Rudy Giuliani, who has helped oversee a string of failed court challenges to President Donald Trump’s defeat in the election, asked the president’s campaign to pay him $20,000 a day for his legal work, multiple people briefed on the matter said.
The request stirred opposition from some of Trump’s aides and advisers, who appear to have ruled out paying that much, and it is unclear how much Giuliani will ultimately be compensated.
Since Giuliani took over management of the legal effort, Trump has suffered a series of defeats in court, and lawyers handling some of the remaining cases have dropped out.
A $20,000-a-day rate would have made Giuliani, the former New York City mayor who has been Trump’s personal lawyer for several years, among the most highly compensated lawyers anywhere.
Reached by phone, Giuliani strenuously denied requesting that much.
“I never asked for $20,000,” said Giuliani, saying the president volunteered to make sure he was paid after the cases concluded. “The arrangement is, we’ll work it out at the end.”
He added that whoever had said he made the $20,000-a-day request “is a liar, a complete liar.”
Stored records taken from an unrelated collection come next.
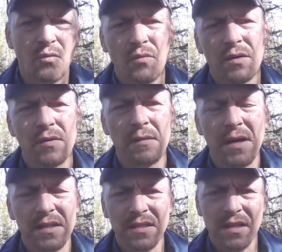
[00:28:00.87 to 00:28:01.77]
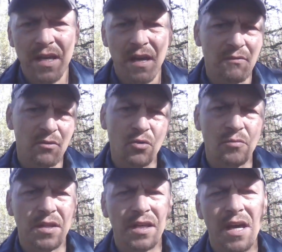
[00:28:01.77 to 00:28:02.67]
went right back to the cave and threw
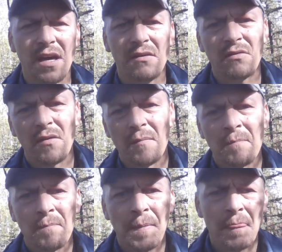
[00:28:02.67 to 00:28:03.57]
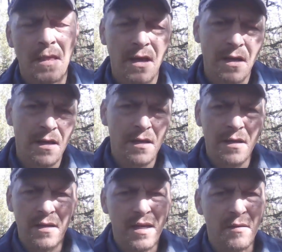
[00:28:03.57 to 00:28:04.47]
him in the cave.
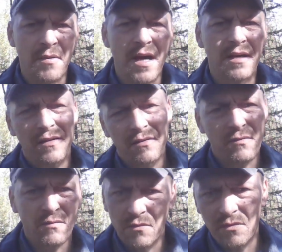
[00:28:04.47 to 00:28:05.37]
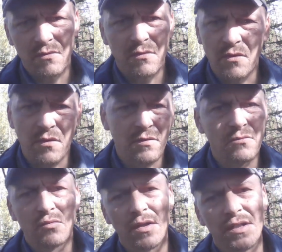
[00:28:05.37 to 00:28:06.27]
Came back,
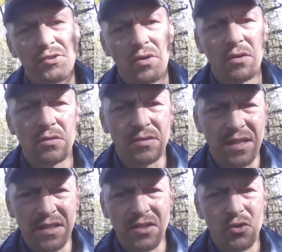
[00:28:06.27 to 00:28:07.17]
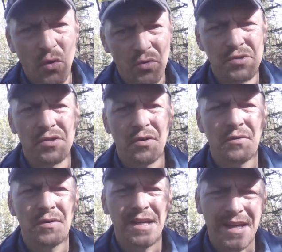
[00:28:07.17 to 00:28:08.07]
really struggled to get the
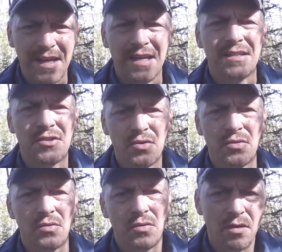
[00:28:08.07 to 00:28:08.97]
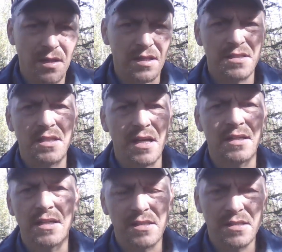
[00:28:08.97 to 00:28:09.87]
torso into the sled
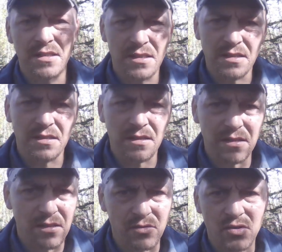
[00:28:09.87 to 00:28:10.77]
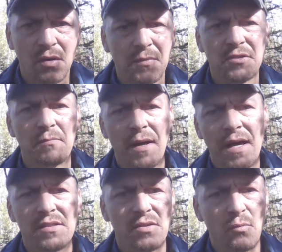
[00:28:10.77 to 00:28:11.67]
because uh, there's so much
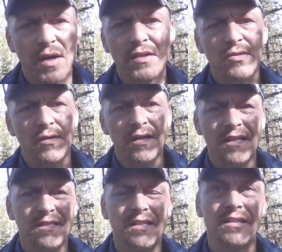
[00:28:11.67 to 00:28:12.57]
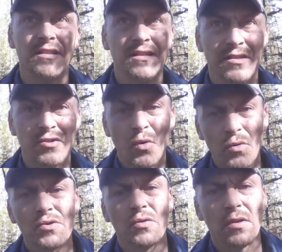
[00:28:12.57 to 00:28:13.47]
mass and weight to it. He said that the
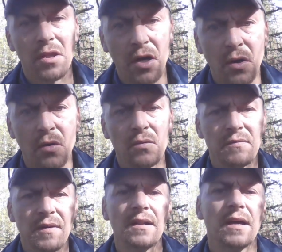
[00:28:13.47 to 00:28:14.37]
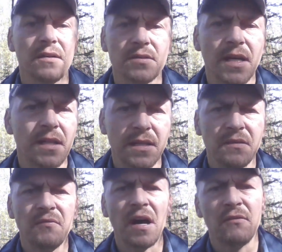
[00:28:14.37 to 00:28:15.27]
torso alone felt like it was at
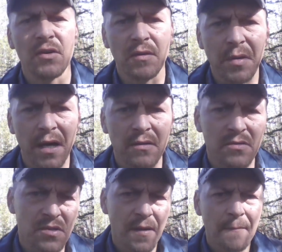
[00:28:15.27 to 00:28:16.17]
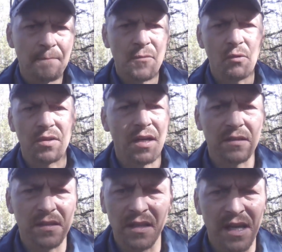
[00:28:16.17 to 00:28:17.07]
least 500 pounds
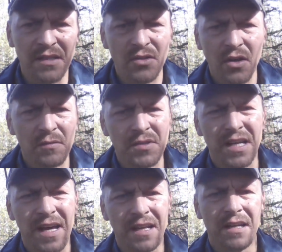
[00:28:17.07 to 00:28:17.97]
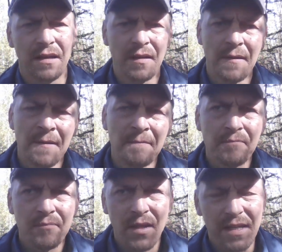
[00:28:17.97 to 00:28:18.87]
without the legs, arms, and head
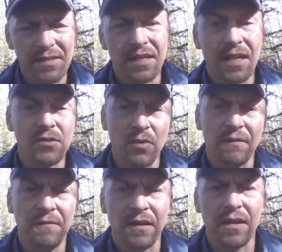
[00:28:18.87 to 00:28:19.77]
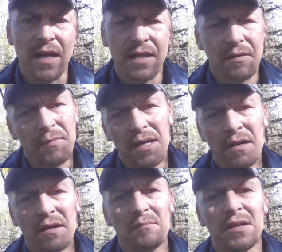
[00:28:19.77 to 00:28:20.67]
he said that's what it felt like. It may
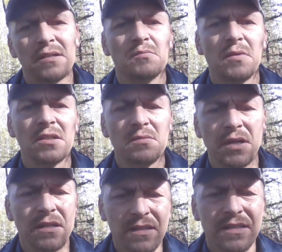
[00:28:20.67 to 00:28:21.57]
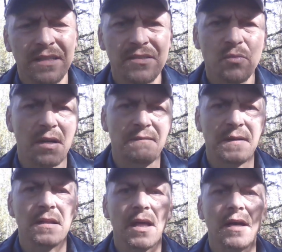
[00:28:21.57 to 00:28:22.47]
not have been as much, but it's what it
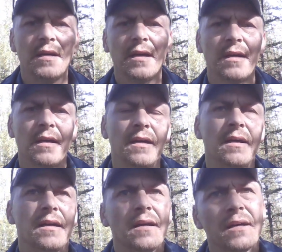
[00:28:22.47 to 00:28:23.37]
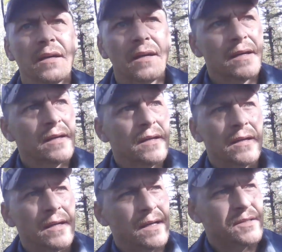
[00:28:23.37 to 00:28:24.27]
felt like.
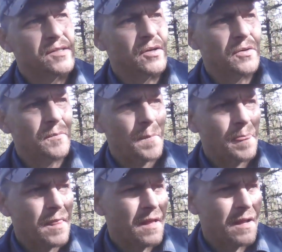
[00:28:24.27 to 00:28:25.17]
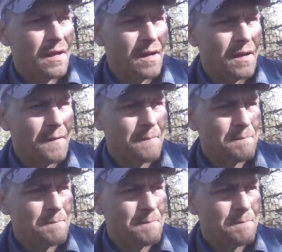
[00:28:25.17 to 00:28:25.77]
And so, um,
There is little to no prospect of any of the remaining legal cases being overseen by Giuliani altering the outcome in any of the states where Trump is still fighting in court, much less of overturning President-elect Joe Biden’s Electoral College and popular vote victory. Some Trump allies fear that Giuliani is encouraging the president to continue a spurious legal fight because he sees financial advantage for himself in it.
The Trump campaign has set up a legal-defense fund and is said to be raising significant sums to continue legal challenges in places like Pennsylvania and Georgia.
A Trump campaign spokesman did not respond to requests for comment.
Giuliani had sought compensation for his work dating back to the day after Election Day, when Trump began publicly claiming that he won despite the results, according to people familiar with the request, who asked for anonymity to speak about sensitive discussions.
At $20,000 a day, Giuliani’s rate would be above the top-of-the-line lawyers in Washington and New York who can charge as much as $15,000 a day if they are spending all their time working for a client.
Trump’s insistence that widespread voter fraud cost him the election has no basis in fact but has stoked skepticism about the outcome among his base, including some who violently protested this past weekend in Washington.
Giuliani has encouraged Trump to believe a number of conspiracy theories about voting machine irregularities, according to multiple people close to the president who were not authorized to discuss the conversations publicly. Late last week, Giuliani repeatedly insisted to the president that his other advisers have not been telling him the truth about his chances of success in his legal battles to overturn the results of the election.
Friday, as Trump’s legal fight in Arizona appeared to peter out when the campaign dropped a lawsuit in Maricopa County that was destined to fail, the president put Giuliani in charge of all election-related litigation and communications for it.
On Monday, day before a key hearing on a lawsuit in federal court in Pennsylvania, Giuliani forced out a lawyer who had been leading the case, two people briefed on the events said. That left Trump’s team scrambling for a replacement. The local lawyer now handling the case has referred to Biden as the winner of the election and has said the lawsuits will not change that outcome.
The judge in the case declined Monday night to postpone the hearing despite a request from the Trump team.
On Tuesday, Giuliani made the opening argument in the Pennsylvania hearing, largely sidestepping whether there was evidence that voting or vote counting in the state had been compromised. Instead, he repeated baseless claims of “widespread nationwide voter fraud.”
While the hearing was taking place, the Pennsylvania Supreme Court handed the Trump legal team another defeat, ruling that a lower court should not have agreed to give greater access to Republican monitors at the main vote counting site in Philadelphia.